24 Mysterious And Chilling Pictures Of Abandoned Buildings From The Soviet Union

    British photographer Rebecca Litchfield travelled across the former USSR to capture these remarkable images of decaying public buildings in deserted towns. Taken from the book Soviet Ghosts.

    1. Pripyat in Ukraine, near the Chernobyl power plant, was abandoned after the disaster in 1986.

    2. Pripyat’s Hospital No. 126 consists of five large buildings, each of them six storeys high.

    3. After the town was abandoned, doctors left medical equipment, beds, bottles, babies’ cribs and other equipment to rust.

    4. The town had three indoor swimming pools, two sports stadiums, 35 playgrounds, 15 primary schools, five secondary schools and a technical college.

    5. There are several kindergartens in Pripyat, still full of toys and with beds still made, among the gas masks that were designed to protect the children in the case of a chemical attack or disaster.

    6. Pripyat’s Luna Park, with its Ferris wheel and bumper cars, was scheduled to open as a part of the May Day celebrations in 1986.

    7. A tuberculosis hospital in Russia lies empty.

    8. The trip to Russia to take these photographs wasn't a simple affair.

    9. But she says she's not trying to make any political points about the Communist era.

    10. Many Soviet-era cinemas lie abandoned throughout Russia.

    11. Poland is also full of abandoned buildings from the Communist era – such as this hospital.

    12. Skrunda was a secret town in Latvia, housing a Soviet radar station designed to monitor all of Western Europe.

    13. Although its location was kept secret, eventually it became a residential town with 60 buildings, including a gym, a school and a theatre.

    14.

    15. Latvia has several abandoned radio telescopes, such the two left at Irbene, Cold War relics from a time when intercepting Western satellite signals was a top priority.

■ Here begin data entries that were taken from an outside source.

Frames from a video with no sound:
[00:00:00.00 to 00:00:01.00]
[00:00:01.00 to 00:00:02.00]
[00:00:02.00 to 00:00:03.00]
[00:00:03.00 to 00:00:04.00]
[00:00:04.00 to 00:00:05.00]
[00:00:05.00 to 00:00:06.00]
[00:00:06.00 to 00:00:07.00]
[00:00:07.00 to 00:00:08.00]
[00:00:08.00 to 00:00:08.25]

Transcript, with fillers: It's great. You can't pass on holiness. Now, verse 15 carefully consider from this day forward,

    16. The entire area was once forbidden – people needed to seek special permission to visit Irbene and its surrounding towns.

    17. This is the swimming pool at the Soviet Union's headquarters in Germany. Trains ran daily from here and Moscow.

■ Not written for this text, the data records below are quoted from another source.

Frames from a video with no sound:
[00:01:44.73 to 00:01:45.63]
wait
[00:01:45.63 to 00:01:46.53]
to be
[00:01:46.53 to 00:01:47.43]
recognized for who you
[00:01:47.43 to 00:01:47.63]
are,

    18. It was built by the Germans but took over by Russia on 20 April 1945, with fighting leaving some 120 dead.

    19. There were 800 people living here by 1953 and as many as 30,000 soliders and 75,000 civilians in the surrounding area.

    20. This mural still stares out from the wall of a Soviet pilot school in what was the German Democratic Republic, or East Germany.

    21. Milovice in the Czech Republic has been a military site since the early 1990s, in the hands of Czechoslovakia, Germany and then the Soviets, who took control in 1968.

    22. The Soviet monument at Mount Buzludzha is the largest of its kind in Bulgaria.

    23. The structure was abandoned in 1989 and then gifted to the state in 1991. It's been stripped of its valuable materials.

    24. There was once a tower 70 metres tall, topped with a huge star made of red glass, designed to be three times bigger than the star at the Kremlin.